What you have to do ▸ Up to and including the line that contains "[0:06.00-0:07.00]", repeat the entries below exactly from the first line on. Do not carry over any pictures.
____
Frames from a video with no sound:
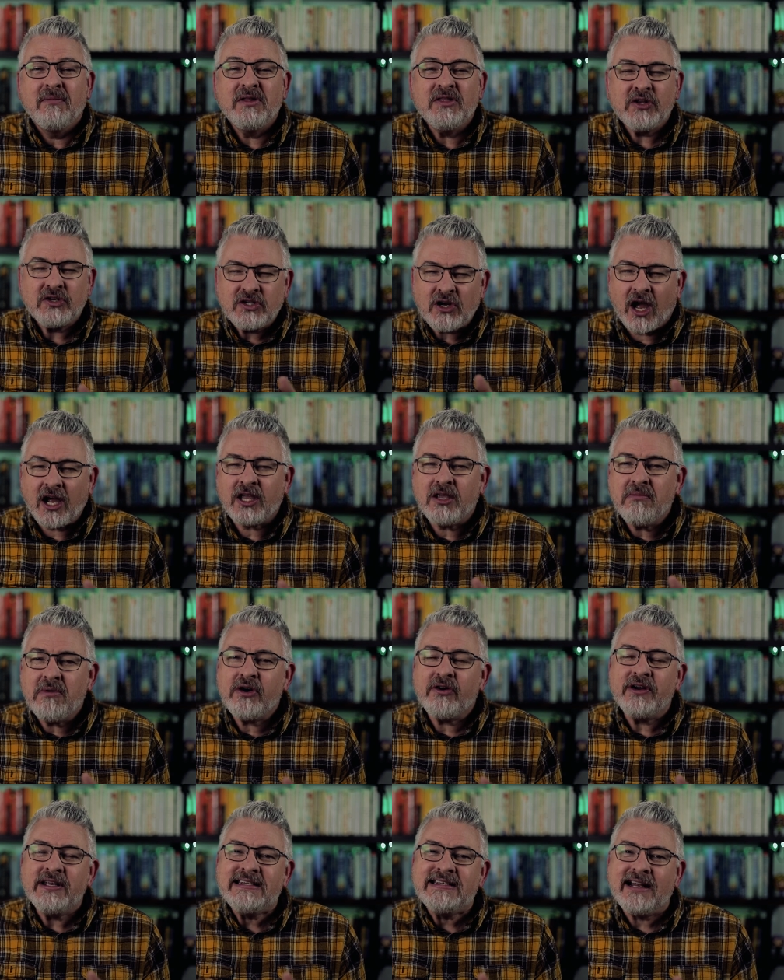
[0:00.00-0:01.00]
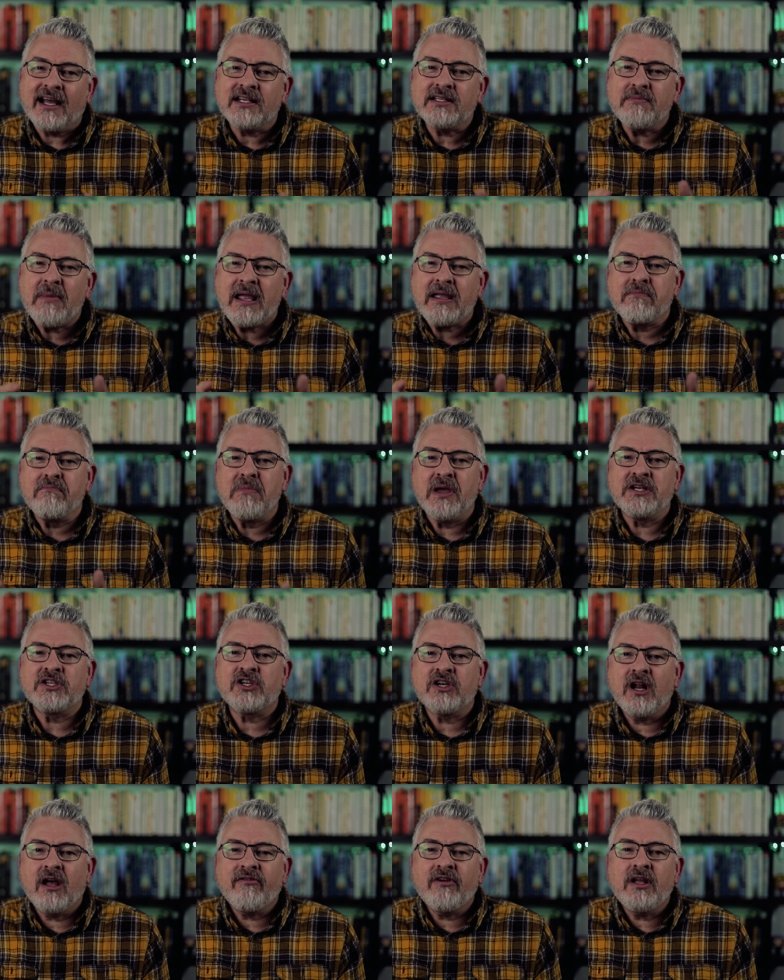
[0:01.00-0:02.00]
mean, the documentary does make
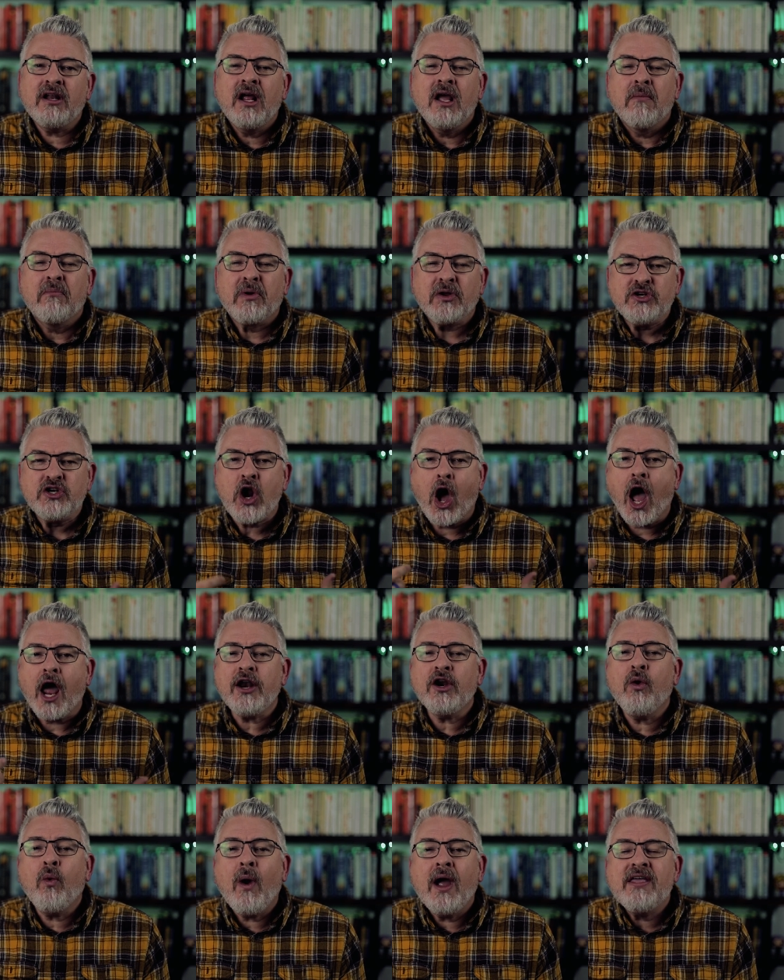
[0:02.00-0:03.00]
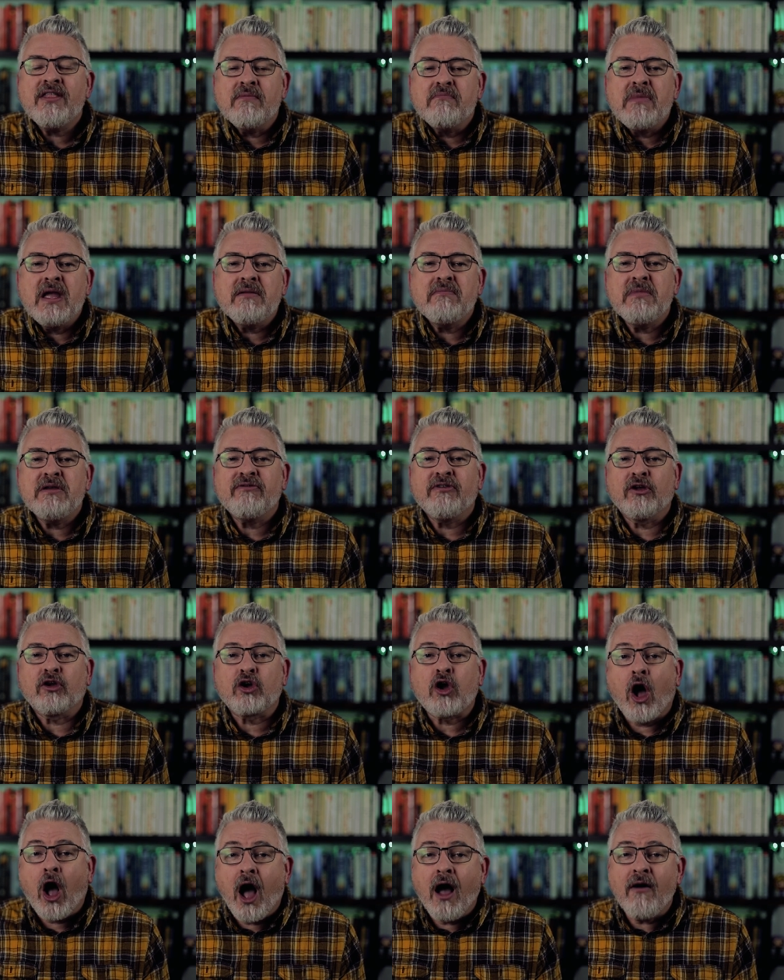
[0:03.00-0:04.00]
mention of it, but not in a way that made me
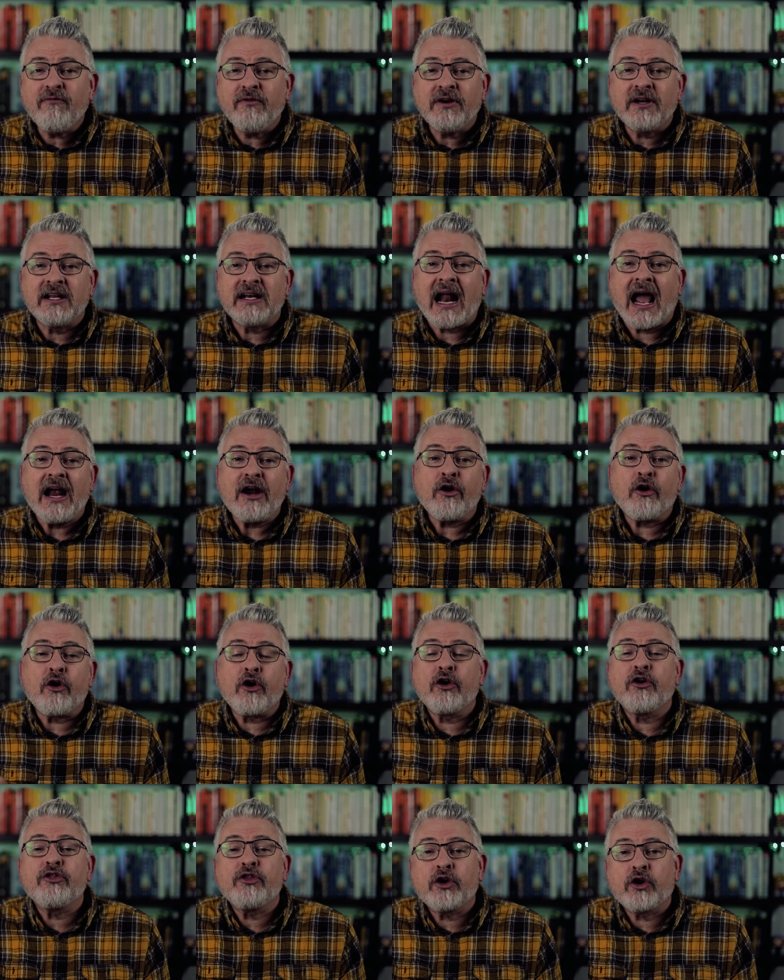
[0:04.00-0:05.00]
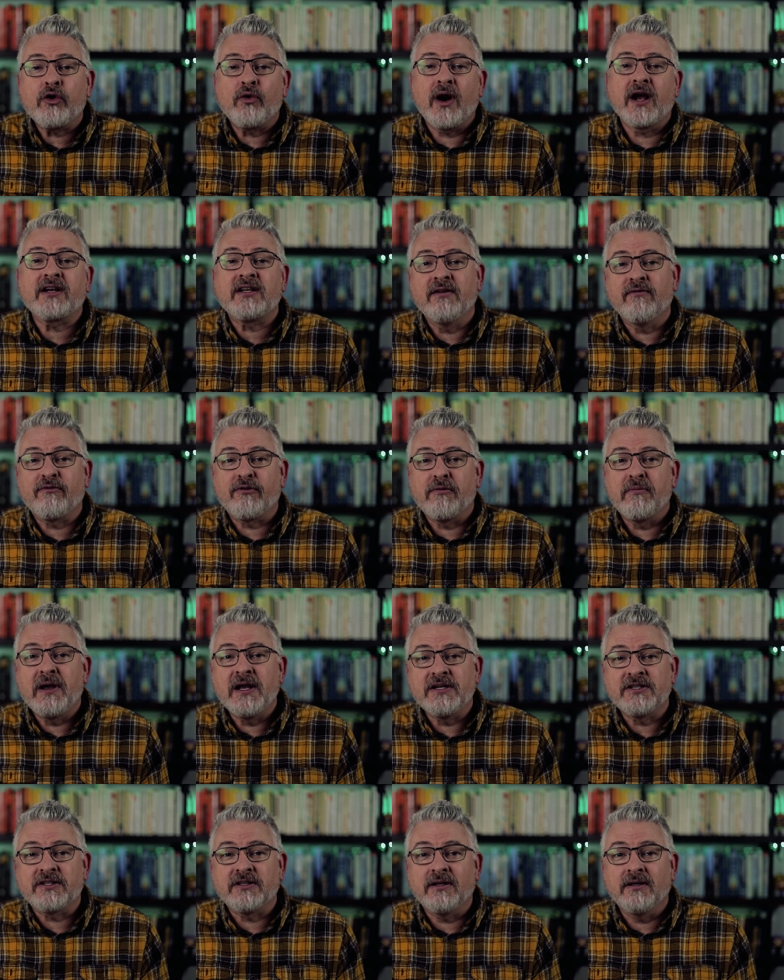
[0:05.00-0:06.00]
feel confident I heard the correct
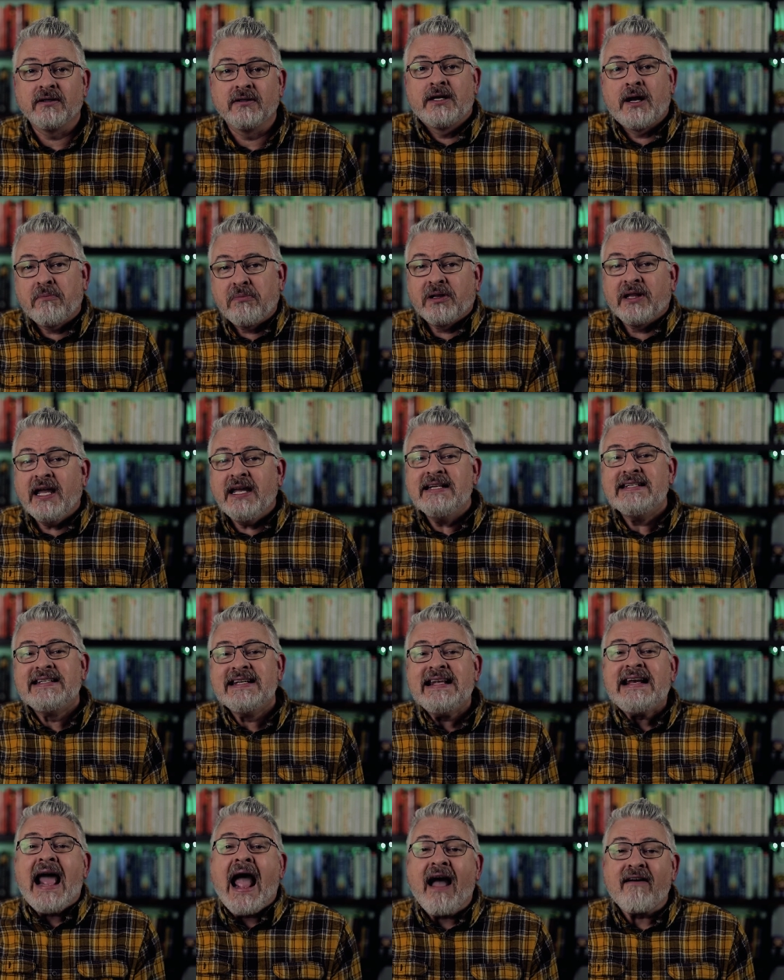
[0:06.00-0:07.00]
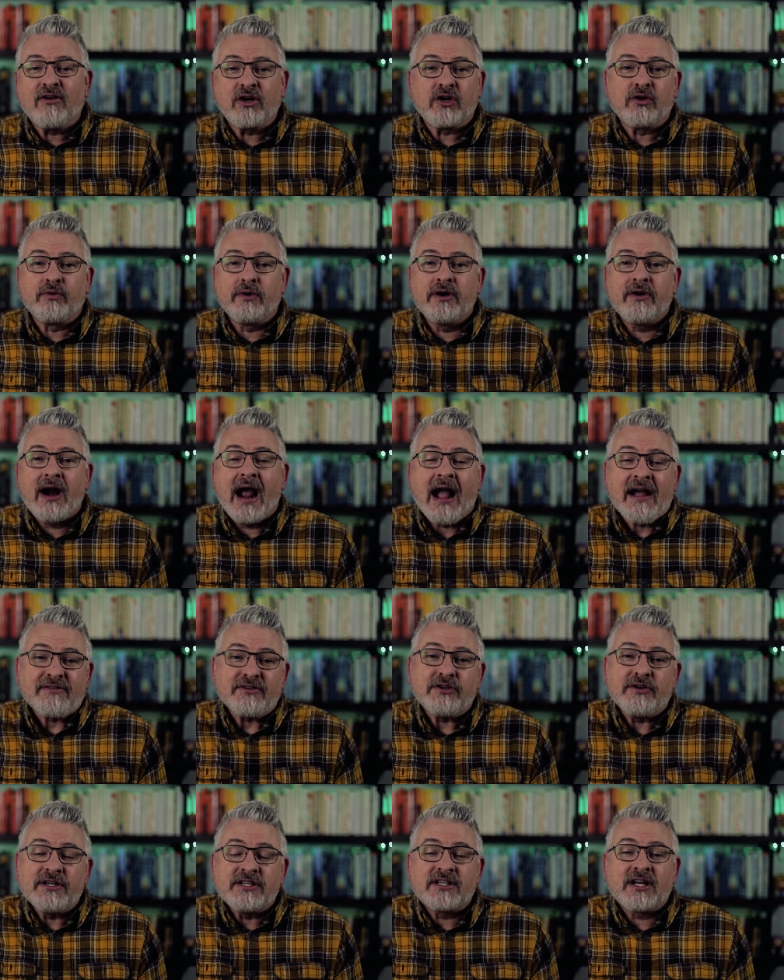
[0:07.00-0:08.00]
information. Now, Pelé did have a career
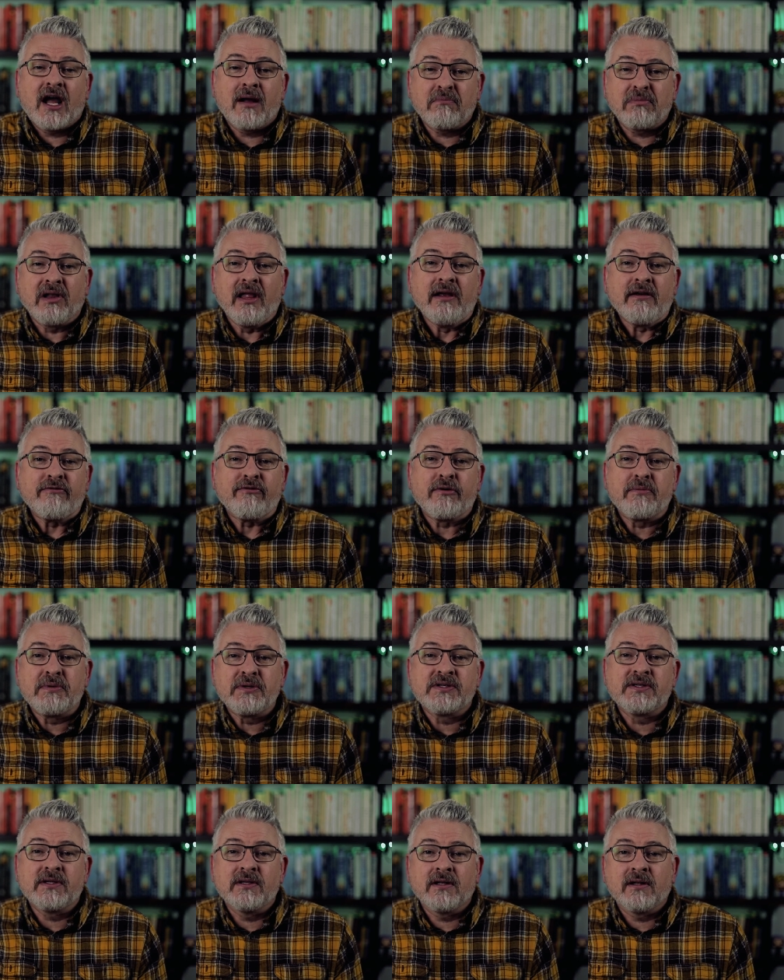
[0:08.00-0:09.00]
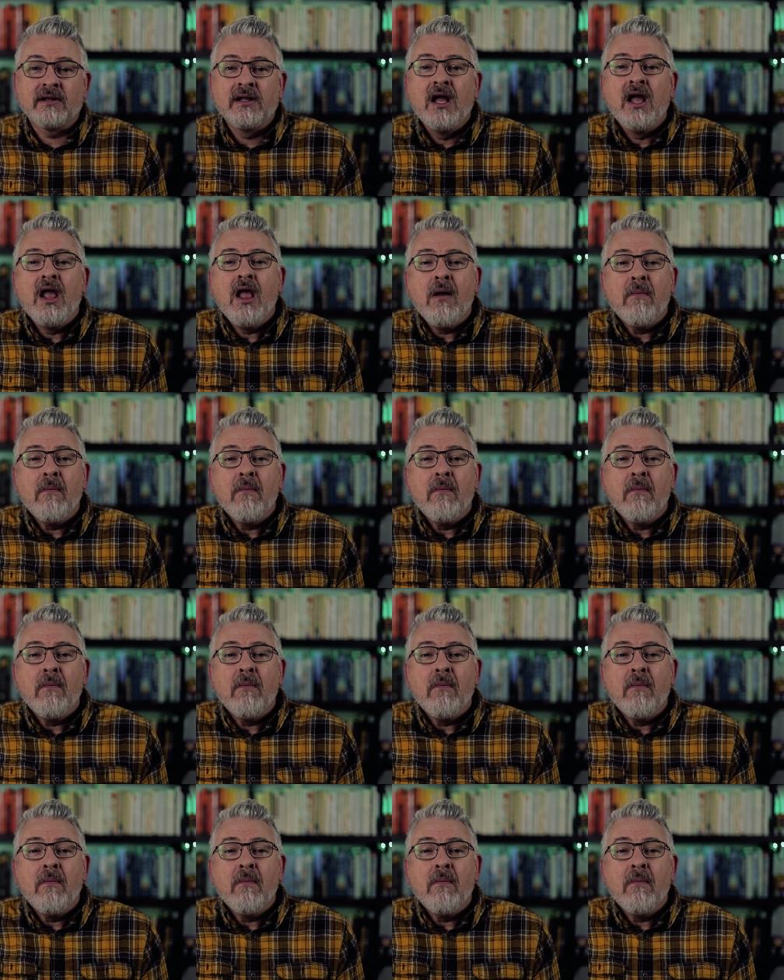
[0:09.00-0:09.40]
after he stopped playing for Brazil,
____
Solution to this problem ▸
Frames from a video with no sound:
[0:00.00-0:01.00]
[0:01.00-0:02.00]
mean, the documentary does make
[0:02.00-0:03.00]
[0:03.00-0:04.00]
mention of it, but not in a way that made me
[0:04.00-0:05.00]
[0:05.00-0:06.00]
feel confident I heard the correct
[0:06.00-0:07.00]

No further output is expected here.